Between the 1600s and 1800s, a network of routes fanned out west and south from Blaydon to the lead smelting mills in Northumberland and Durham and beyond them to the lead mines of the high North Pennines. In addition, from the 1720s, a refinery was in operation at Blaydon, just left of where you can see the church in the photograph, converting lead into silver and litharge – used in the paint and stained-glass industries.
Because of its position as the most westerly navigable part of the River Tyne, Blaydon became a prominent place where smelted lead could be trans-shipped from pony trains to keels and taken down the river to Newcastle for onward shipment. Staithes built from wooden piles shored up the river's muddy banks as it sweeps around at Blaydon. Those staithes needed to be strong enough to hold stacks of lead bars and secure enough for the mooring of Keels to take on their cargo.

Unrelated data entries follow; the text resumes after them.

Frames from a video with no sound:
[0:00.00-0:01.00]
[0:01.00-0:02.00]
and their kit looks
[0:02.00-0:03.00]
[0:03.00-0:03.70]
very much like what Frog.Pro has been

Keels were once in abundance on the Tyne. An extremely basic boat. Some historians say it is of the same design as those in which the Vikings first navigated the river. The boats are tubby and shallow in the draft—rounded fore and aft, with a single square sail and a large oar at the rear. The 'row' in the song 'Keel Row' above refers to that large oar used by Keelmen when faced with poor wind or an adverse tide. It was traditional to paint both the boat and sail black.
As well as the 'Keel Row', several Geordie folksongs mention Keels and Keelmen. Another very well-known such song is ‘Cushy Butterfield’, which I included in a piece written some fifteen months ago. That song of a ‘big lass and bonny lass who liked her beer’ and who broke the heart of a Keelman.

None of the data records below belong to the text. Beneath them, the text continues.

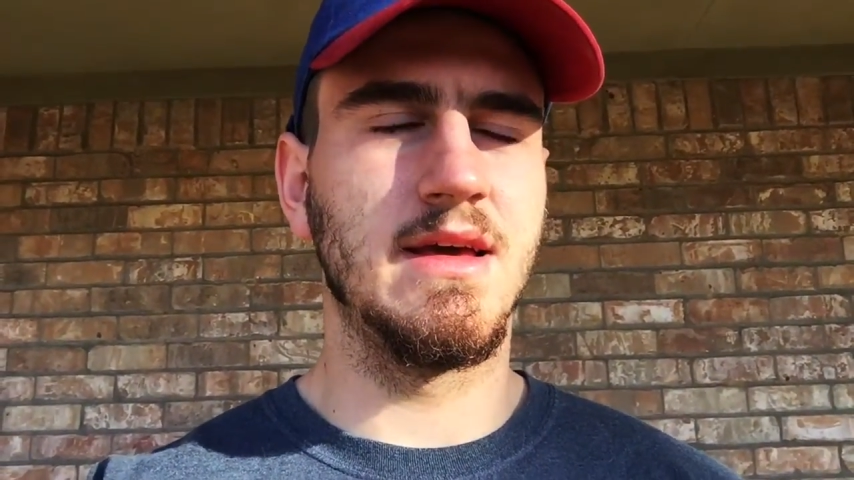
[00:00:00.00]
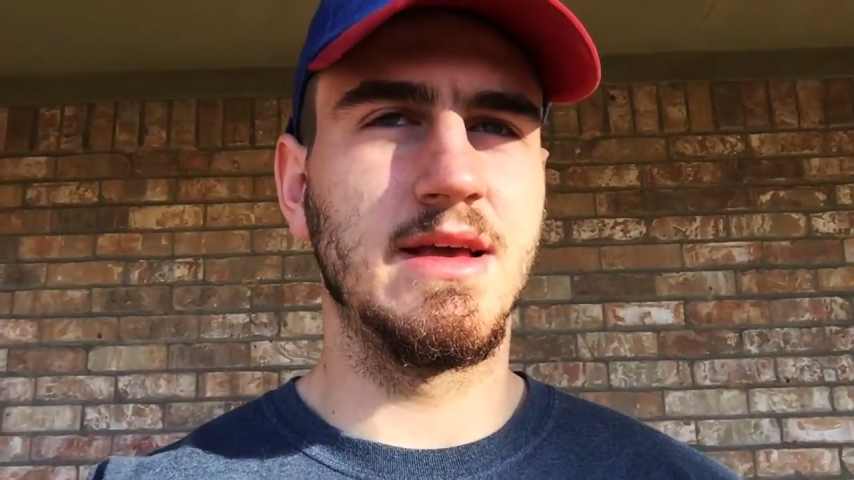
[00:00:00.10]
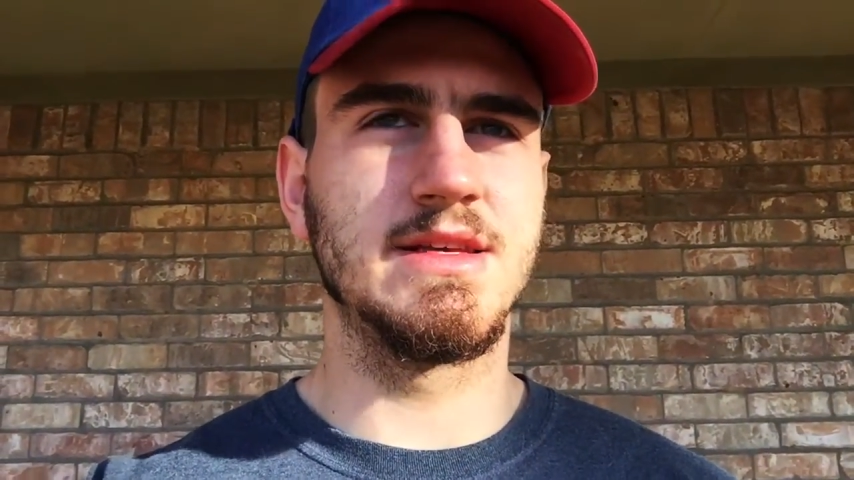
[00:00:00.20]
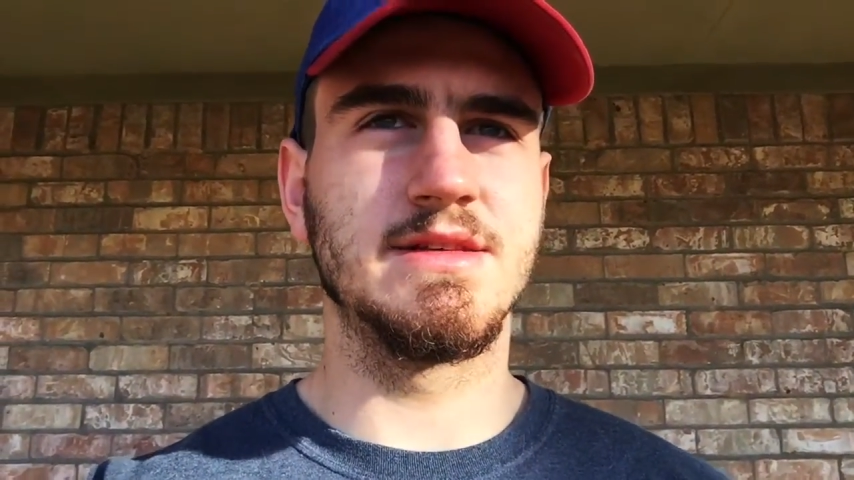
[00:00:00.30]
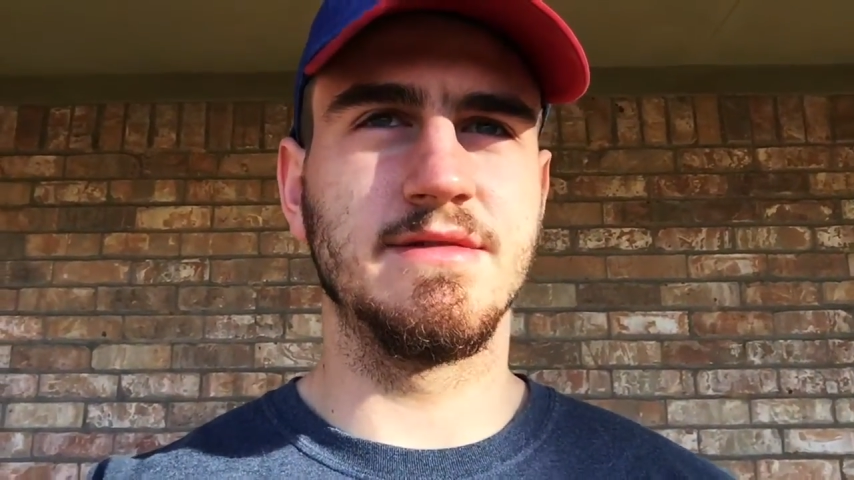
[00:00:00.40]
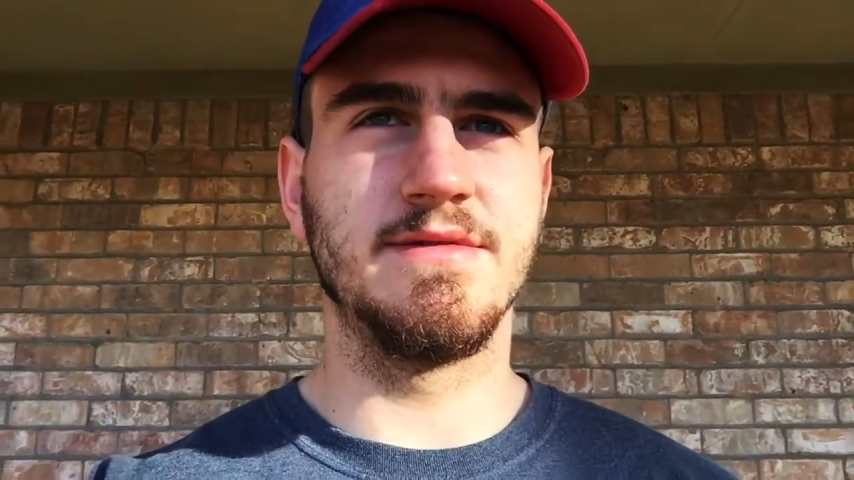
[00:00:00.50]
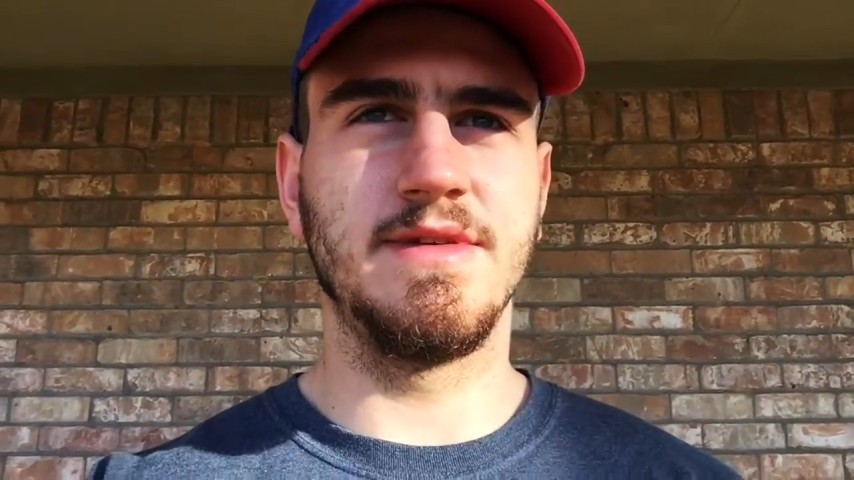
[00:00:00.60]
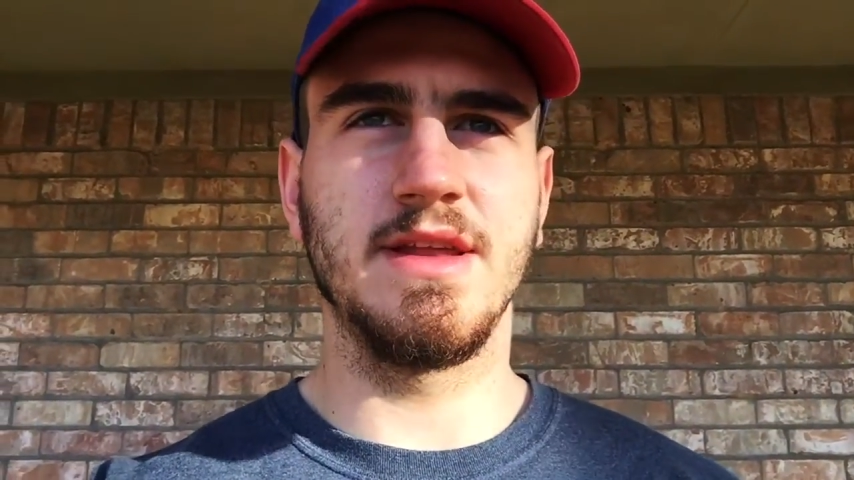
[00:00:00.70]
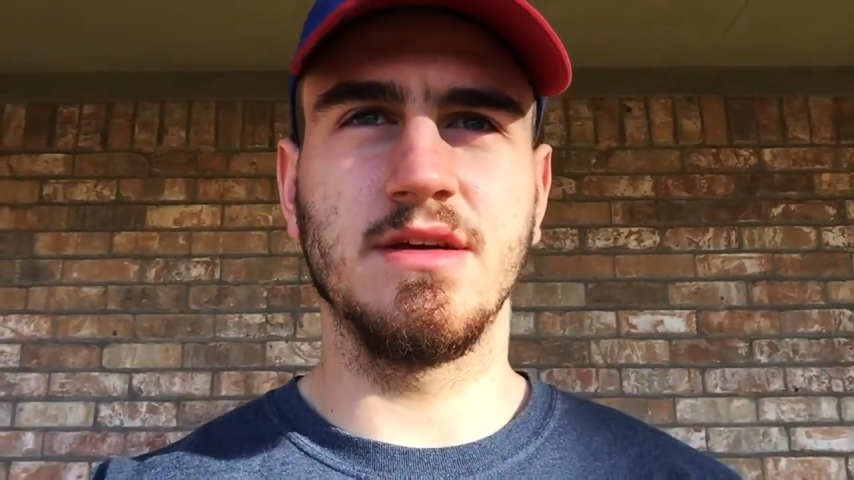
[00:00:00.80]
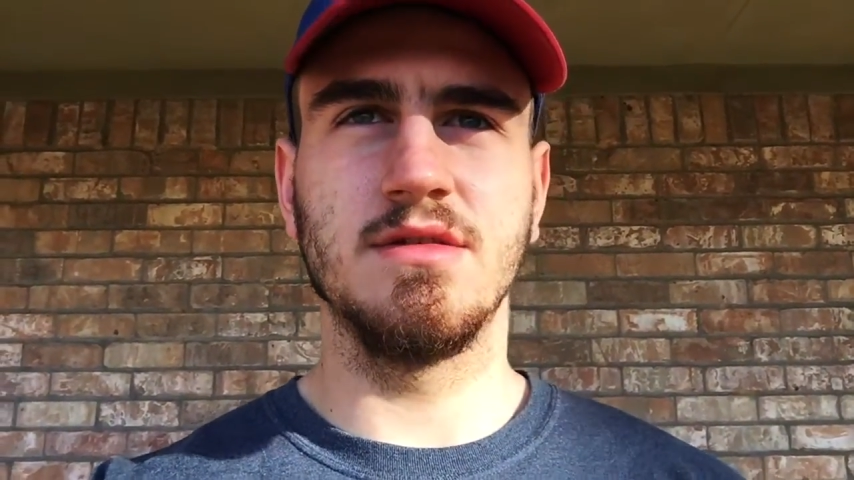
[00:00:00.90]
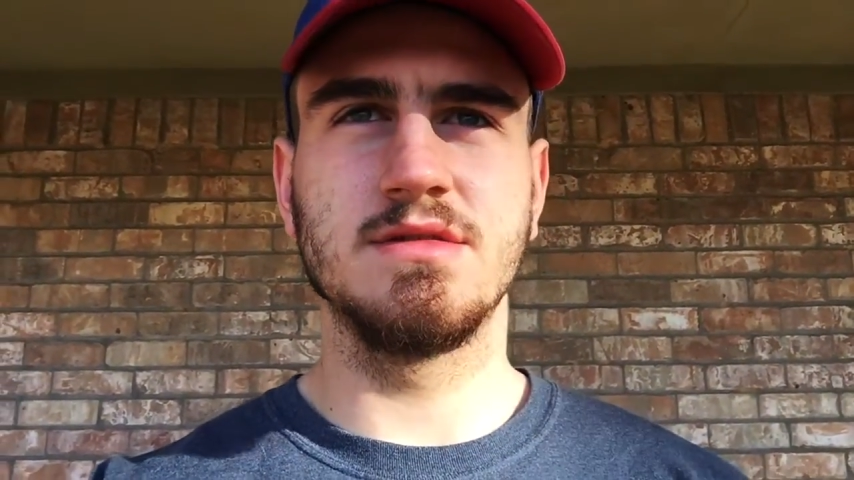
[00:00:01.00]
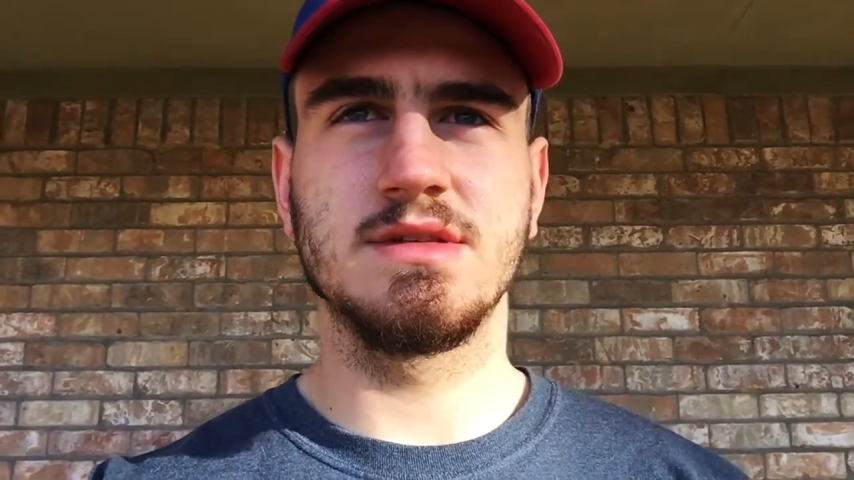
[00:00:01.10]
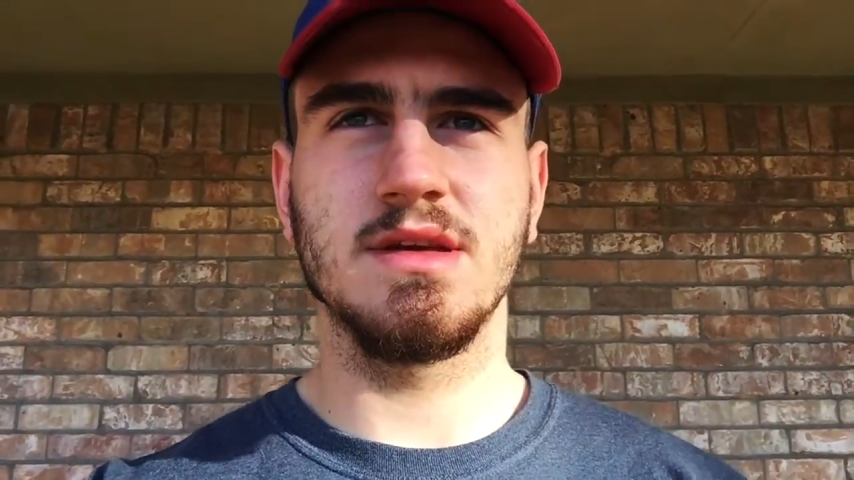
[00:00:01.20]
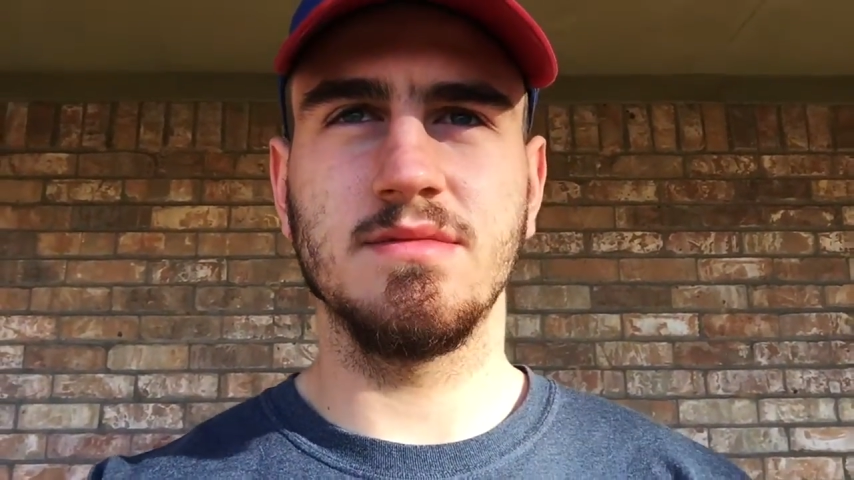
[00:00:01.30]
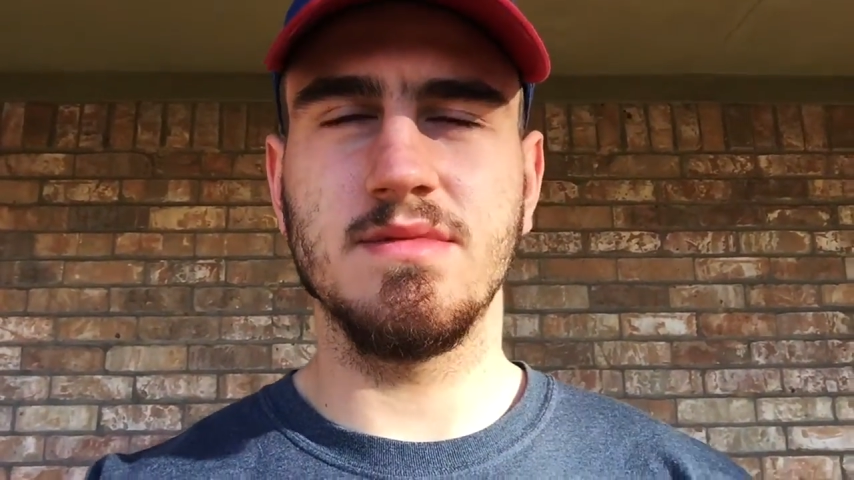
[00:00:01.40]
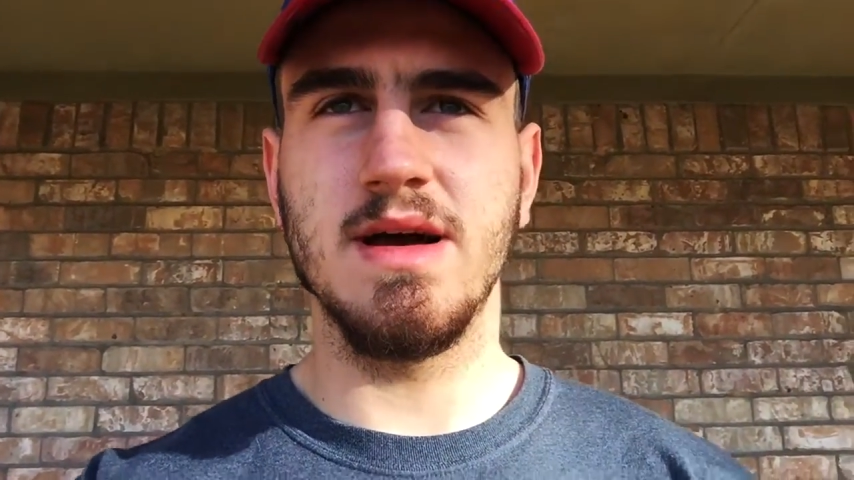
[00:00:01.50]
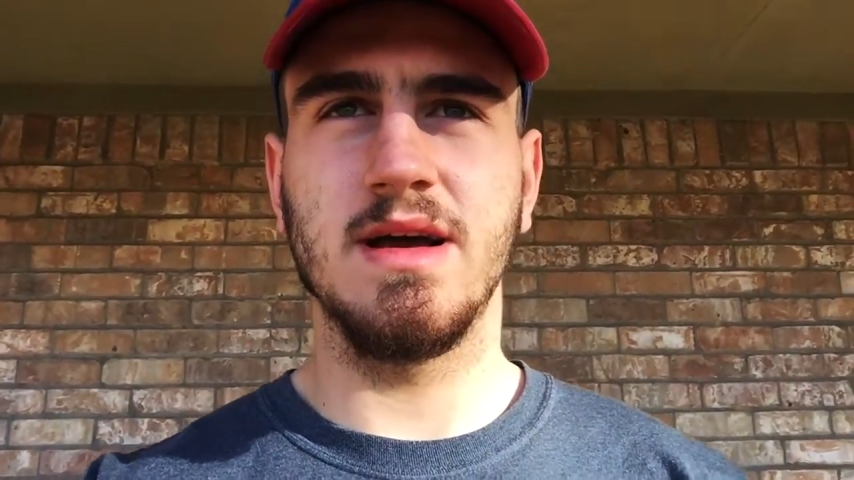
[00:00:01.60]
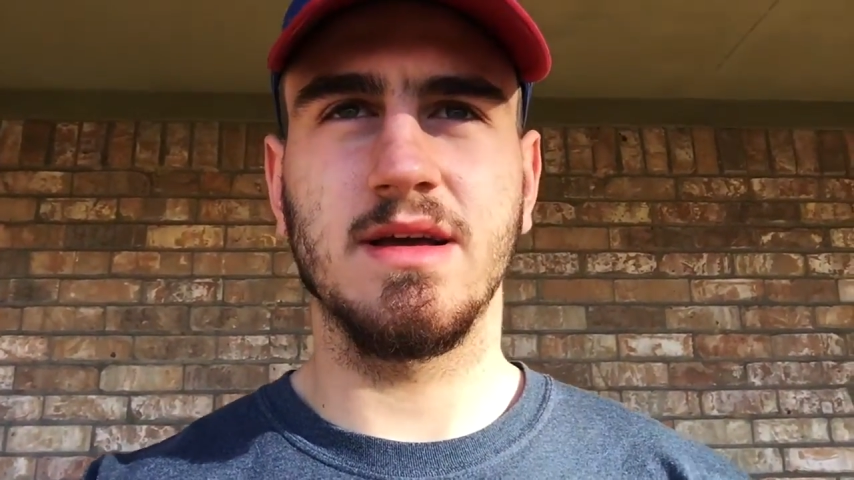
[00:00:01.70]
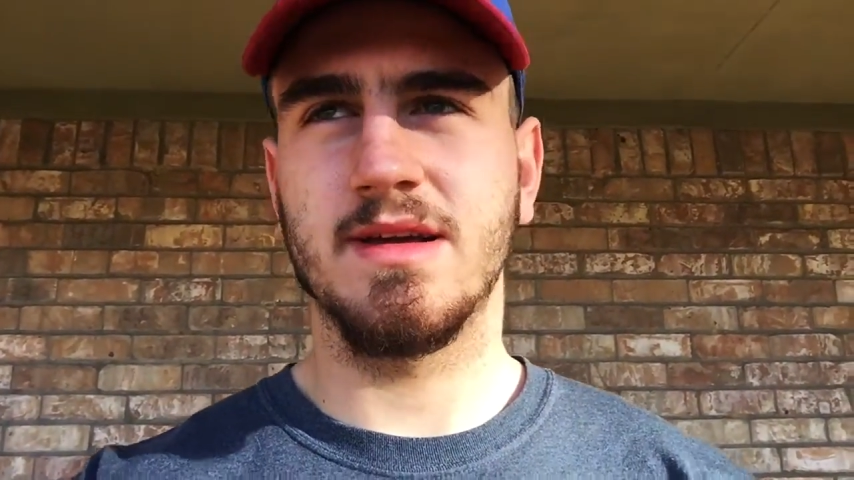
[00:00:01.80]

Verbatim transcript: His videos, my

Keelmen had a reputation as tough workers. Their nickname was 'bullies' but not because of their attitude. Instead, it's a corruption of the obsolete word 'boolie', meaning beloved, a brotherly term extensively used among north-eastern coalminers up through the 1800s. Today in the northeast, you are more likely to hear 'Marra' as the Geordie equivalent of 'mate' or possibly 'Kidda'.
In the lead industry's early years, thousands of ponies carried the metal over the hills from the smelting mills. They eventually came down Blaydon and Shibdon Banks (just off which my house now stands) to the river at Blaydon. However, with the arrival of the railways (whose first use, one might need to remember, was to transport industrial goods rather than people), it became much cheaper to move lead that way rather than by pony train. Indeed, the first section of the Newcastle to Carlisle Railway that opened between Hexham and Blaydon in 1835 was for that very purpose. The line today still follows the same course, hugging the River Tyne, along which it once brought lead right to the refinery on the riverbank at Blaydon.
That refinery closed in the mid-1850s, and the Pennine lead industry had collapsed by the 1870s. All evidence of that industry's heavy sights and sounds are now gone, leaving a peaceful path squeezed between railway and river, offering scenic views from between trees that now echo only to birdsong.